Records from a collection
■ ■ ■

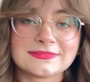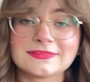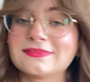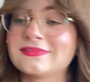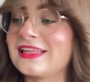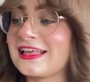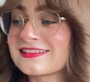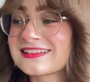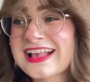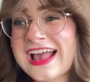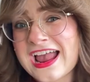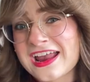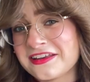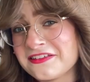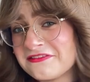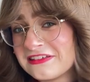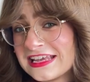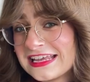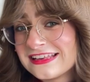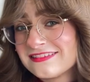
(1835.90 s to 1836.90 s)
That's kind
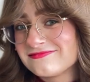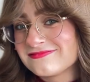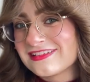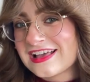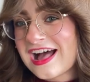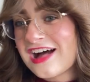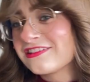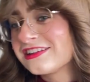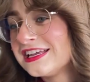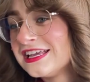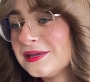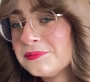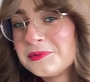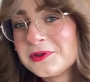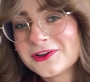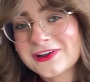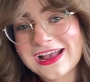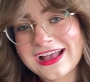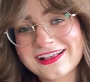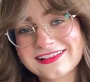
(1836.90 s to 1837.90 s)
of it. I'll keep
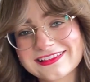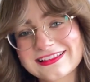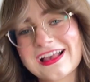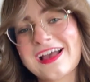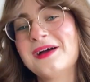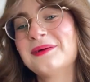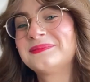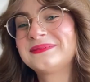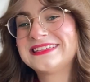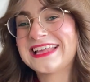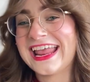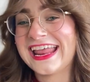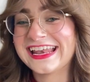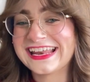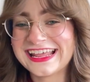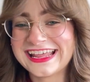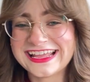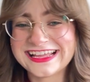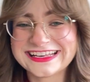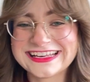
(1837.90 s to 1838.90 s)
you guys
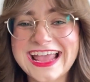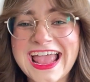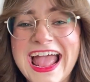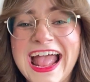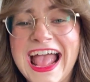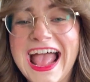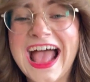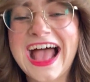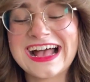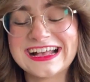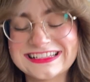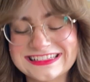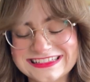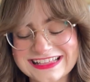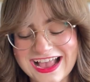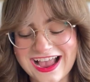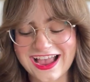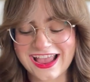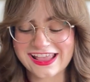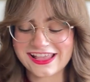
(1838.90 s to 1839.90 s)
updated as
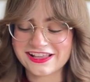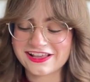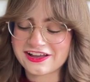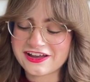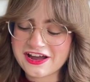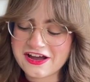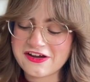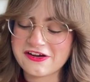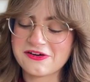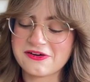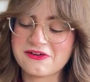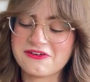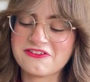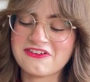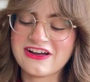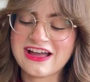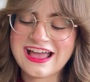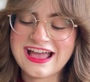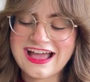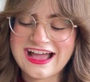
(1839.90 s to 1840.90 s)
I
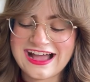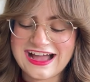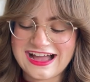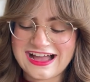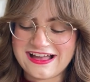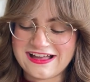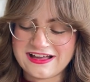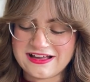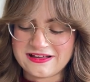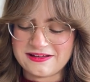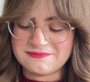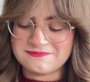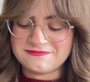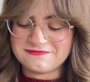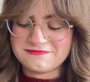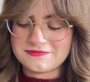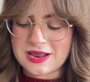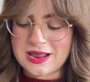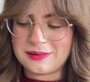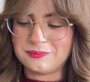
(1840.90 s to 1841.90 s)
go.
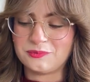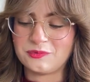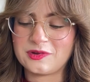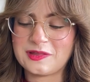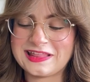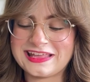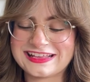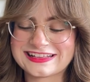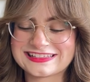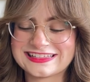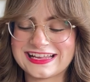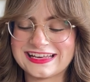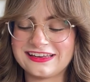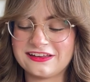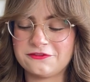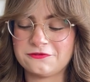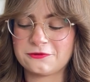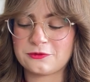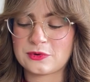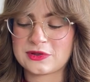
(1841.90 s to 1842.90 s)
I'm really
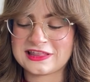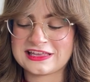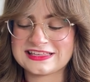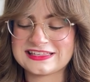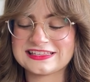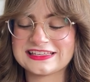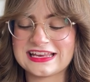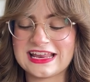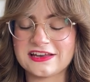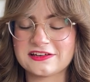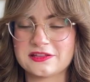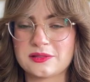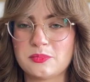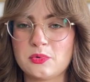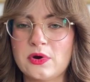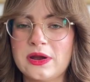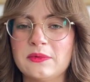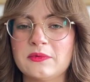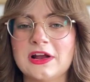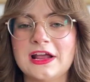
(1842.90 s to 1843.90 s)
excited for this to get to the
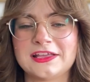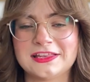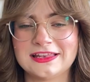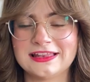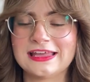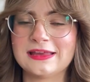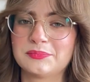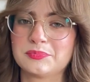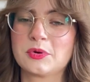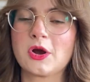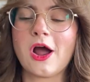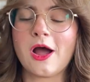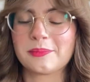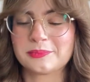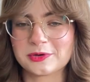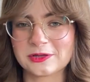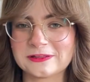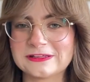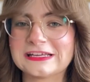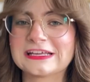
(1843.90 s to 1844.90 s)
point where I can like
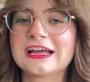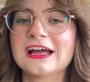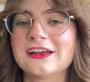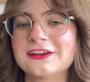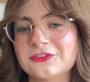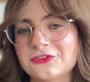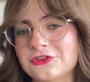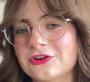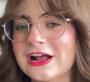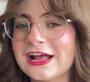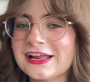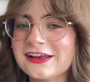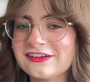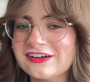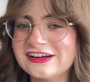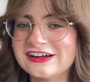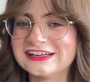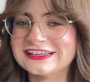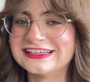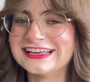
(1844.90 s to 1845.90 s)
properly kind of try it
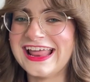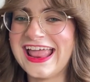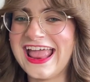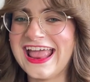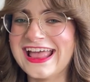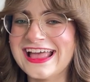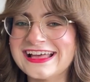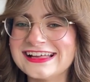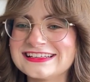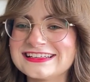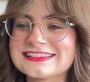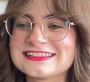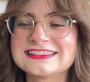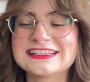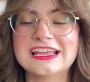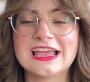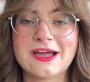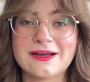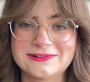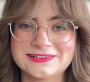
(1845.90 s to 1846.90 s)
on and
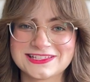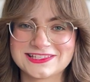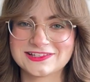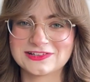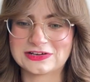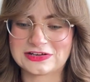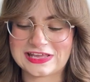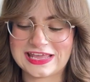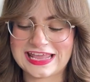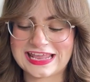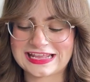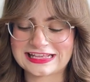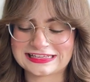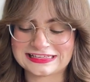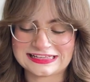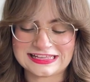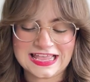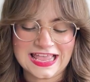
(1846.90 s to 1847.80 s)
see how it's looking.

■ ■ ■

## How to complete this task
Your answer must be an exact copy of the records above, with no pictures included.

## Exercise solution
(1835.90 s to 1836.90 s)
That's kind
(1836.90 s to 1837.90 s)
of it. I'll keep
(1837.90 s to 1838.90 s)
you guys
(1838.90 s to 1839.90 s)
updated as
(1839.90 s to 1840.90 s)
I
(1840.90 s to 1841.90 s)
go.
(1841.90 s to 1842.90 s)
I'm really
(1842.90 s to 1843.90 s)
excited for this to get to the
(1843.90 s to 1844.90 s)
point where I can like
(1844.90 s to 1845.90 s)
properly kind of try it
(1845.90 s to 1846.90 s)
on and
(1846.90 s to 1847.80 s)
see how it's looking.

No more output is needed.